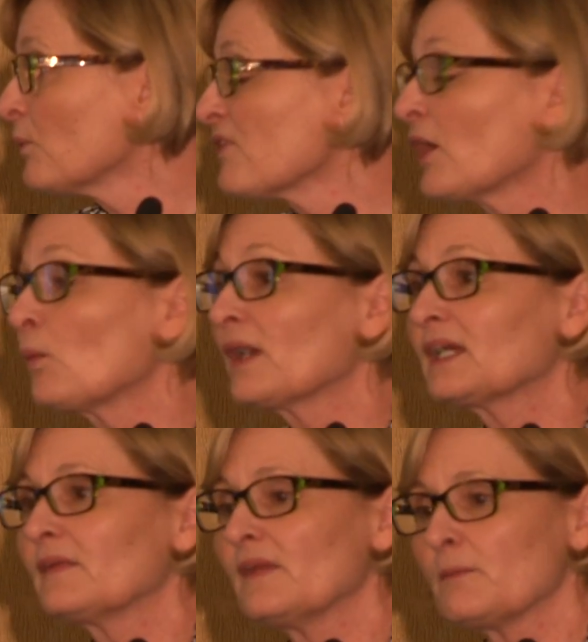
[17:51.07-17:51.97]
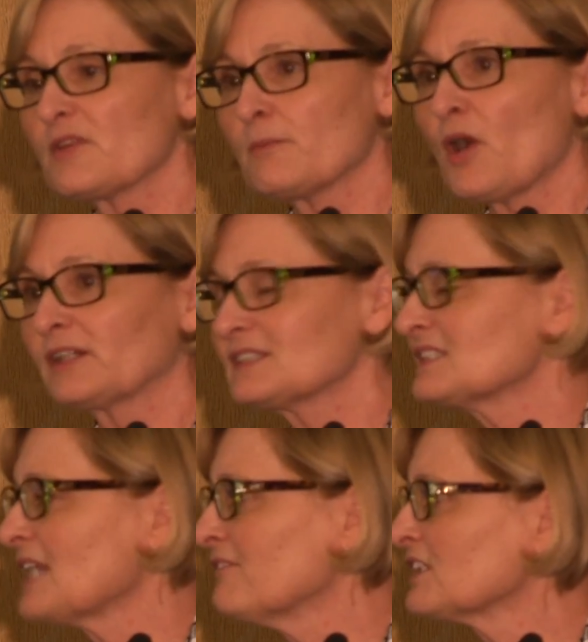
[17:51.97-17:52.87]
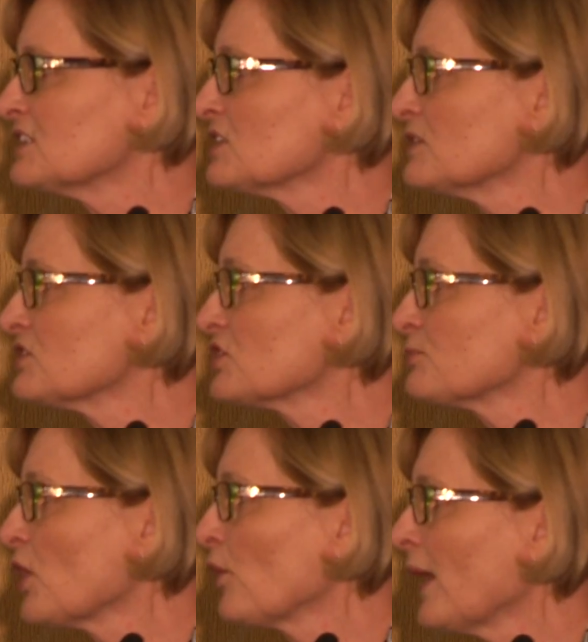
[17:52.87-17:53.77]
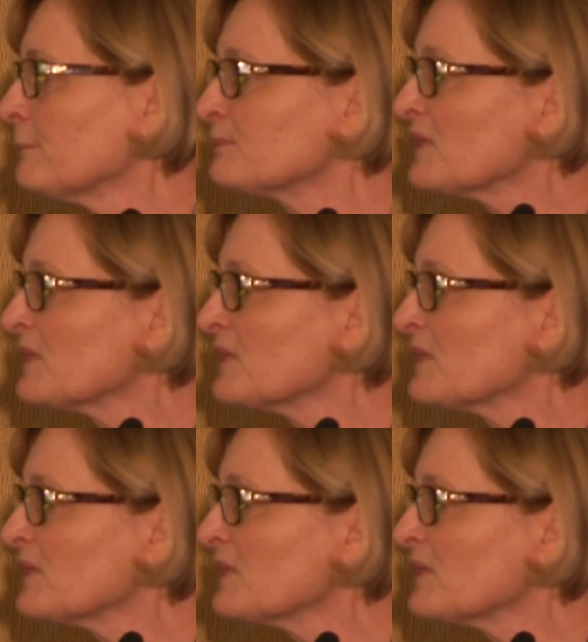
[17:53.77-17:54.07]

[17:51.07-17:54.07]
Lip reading: with our work with the Parkinson's Advocates and Research Program.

§ §

Could you restate the material word for word, omitting the pictures?

» Final answer:
[17:51.07-17:51.97]
[17:51.97-17:52.87]
[17:52.87-17:53.77]
[17:53.77-17:54.07]

[17:51.07-17:54.07]
Lip reading: with our work with the Parkinson's Advocates and Research Program.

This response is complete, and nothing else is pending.